Anonymous Anonymous said...

This is a great post. If your father was this thoughtful about his inner conflicts regarding child-rearing, then you must have had a pretty cool father.

It's hard to respond to this without peddling some unasked for advice. I will try not to. But with people who are not my progeny and who are usually quite a bit older than 13, I find some comfort in letting people make their own mistakes (mistakes which are just mistakes in the context of my life, not theirs) and let them let what they will learn accordingly. This is what I would want people to do for me.

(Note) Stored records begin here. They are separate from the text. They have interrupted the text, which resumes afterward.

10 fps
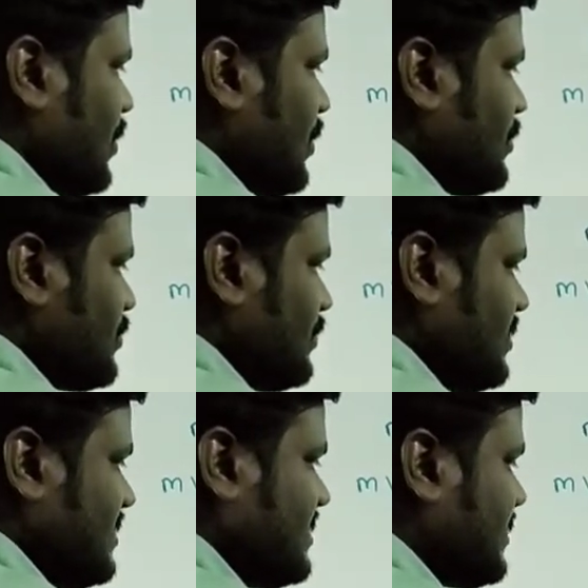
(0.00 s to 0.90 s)
So this
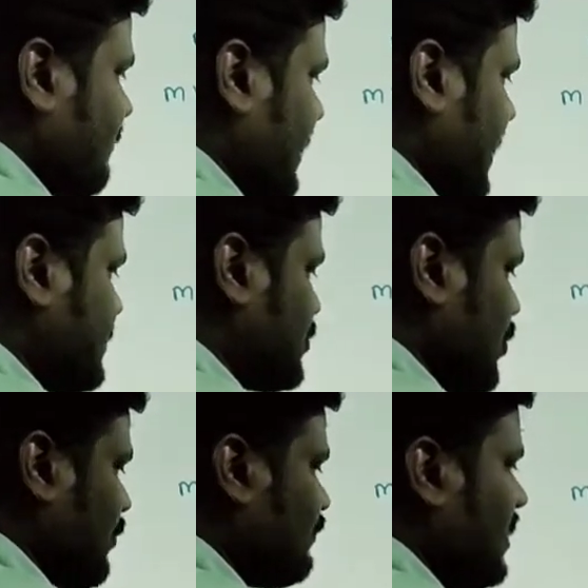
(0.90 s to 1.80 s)
is the velocity
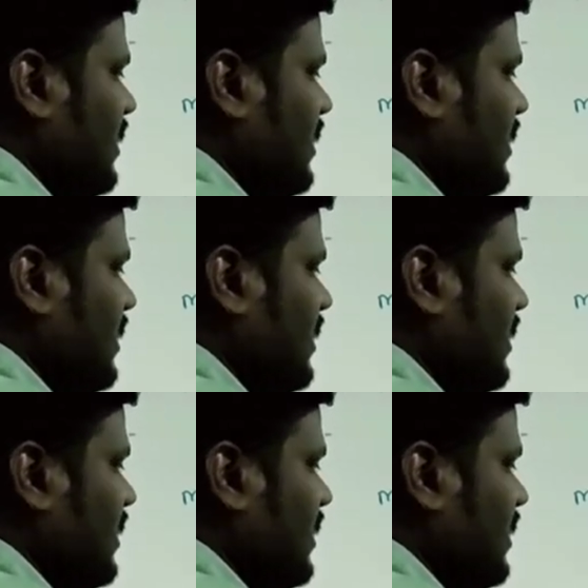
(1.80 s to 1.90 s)
of theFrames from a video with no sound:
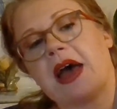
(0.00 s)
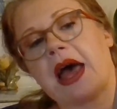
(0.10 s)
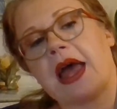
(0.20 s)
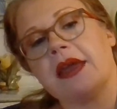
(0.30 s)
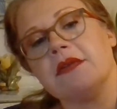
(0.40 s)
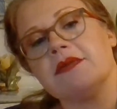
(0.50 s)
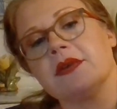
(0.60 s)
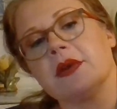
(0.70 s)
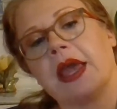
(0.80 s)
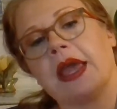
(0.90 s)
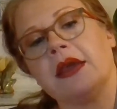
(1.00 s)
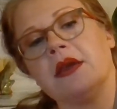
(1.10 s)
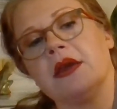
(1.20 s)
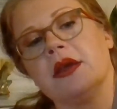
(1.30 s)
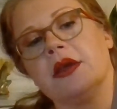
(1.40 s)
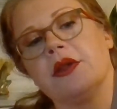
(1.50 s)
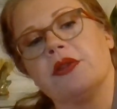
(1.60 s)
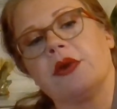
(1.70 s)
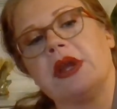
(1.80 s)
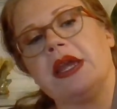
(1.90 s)
5. Okay,
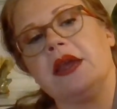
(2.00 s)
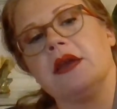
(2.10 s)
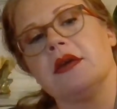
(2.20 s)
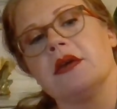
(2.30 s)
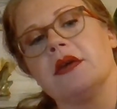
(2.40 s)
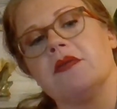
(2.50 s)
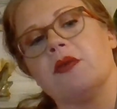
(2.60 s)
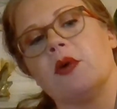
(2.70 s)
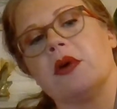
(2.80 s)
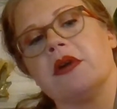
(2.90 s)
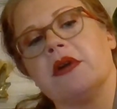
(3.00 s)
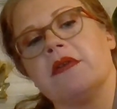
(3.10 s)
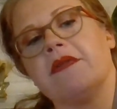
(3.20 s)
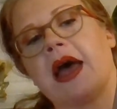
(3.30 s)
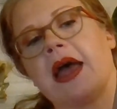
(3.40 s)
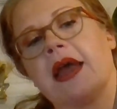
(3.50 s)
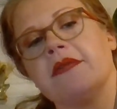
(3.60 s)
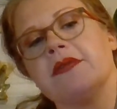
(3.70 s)
3, 4, 5.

Your post does leave something unanswered: against what are they raging? What is the "easiest target" you're referring to?

1:39 PM  
Blogger csg said...

The easiest target is the societal fabric that provides for them: their parents, teachers, AND their peers who don't ignore/condone their behavior.

6:30 PM  
Anonymous Anonymous said...

Just a quick thought.
Those were my friends in high school too. Truthfully, about half of them are now either a) stuck in dead-end service jobs, or b)dealing with drug addictions, petty crimes, and unwanted babies.

The other half of us went to college and got/are searching for careers that make us happy or otherwise found some measure of success in their lives.

I suspect the way a single person went depended VERY highly on the tools their parents gave them to deal with life before they reached their teen years, and I suspect also that you have given your daughter an incredible toolbox.

(But I fear this happening too with my own kids...not as much as I fear them falling in with the cheerleading/football crowd though.)

Another thought:
I can remember my mom telling me when I was a teenager that she had been a teenager too (in the late 60s/early 70s no less!)...she knew all the tricks I might be up to already.

Good luck with this. I don't envy teenagers these days.